We evaluated whether identification of undiagnosed HIV-infected people who inject drugs (PWID) via respondent-driven sampling (RDS) can be enhanced through a precision RDS (pRDS) approach.
First, using prior RDS data from PWID in India, we built a prediction algorithm for recruiting undiagnosed HIV-infected PWID. pRDS was tested in Morinda, Punjab where participants were randomly assigned to standard or pRDS. In the standard RDS approach, all participants received two recruitment coupons. For pRDS, the algorithm determined an individual's probability of recruiting an undiagnosed PWID, and individuals received either two (low probability) or five (high probability) coupons. Efficiency in identifying undiagnosed HIV-infected PWID for the RDS approaches was evaluated in two ways: the number needed to recruit (NNR) and identification rate/week.

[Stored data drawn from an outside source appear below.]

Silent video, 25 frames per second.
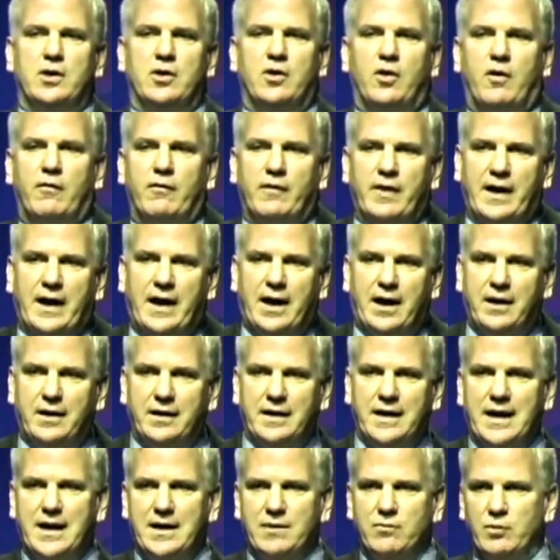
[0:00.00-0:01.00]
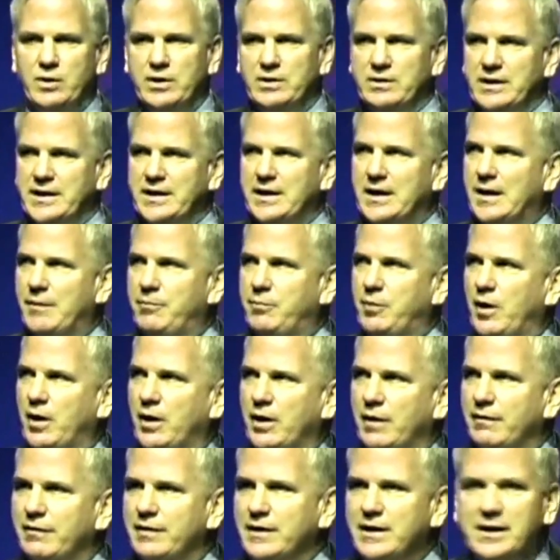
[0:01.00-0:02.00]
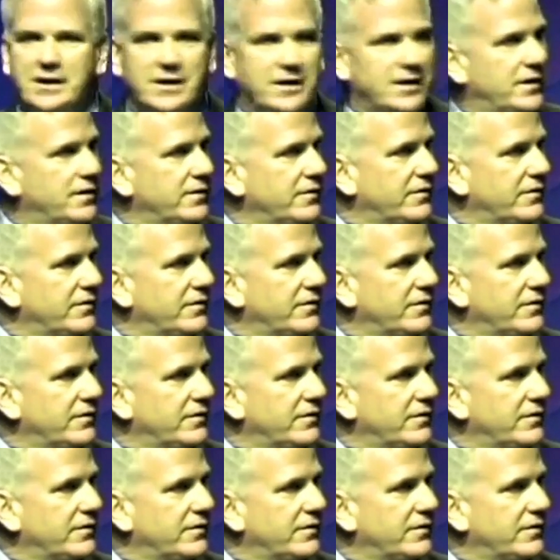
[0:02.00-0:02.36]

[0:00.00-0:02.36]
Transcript: over the holiday. We lit up all of the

Predictors of recruiting undiagnosed PWID included HIV/HCV infection, network size, syringe services utilization, and injection environment. 1631 PWID were recruited in Morinda. From the standard RDS approach, 615 were recruited, including 39 undiagnosed; from pRDS, 1012 were recruited, including 77 undiagnosed. In pRDS, those with higher predicted probability were more likely to recruit others with HIV/HCV co-infection, undiagnosed and viremic HIV, and who utilized services. pRDS had a significantly higher identification rate of undiagnosed PWID (1.5/week) compared with the standard (0.8/week). The NNR for pRDS (13.1) was not significantly lower than the standard approach (15.8).
pRDS identified twice as many undiagnosed and viremic PWID significantly faster than the standard approach. Leveraging RDS or similar network-based strategies should be considered alongside other strategies to ensure meeting UNAIDS targets.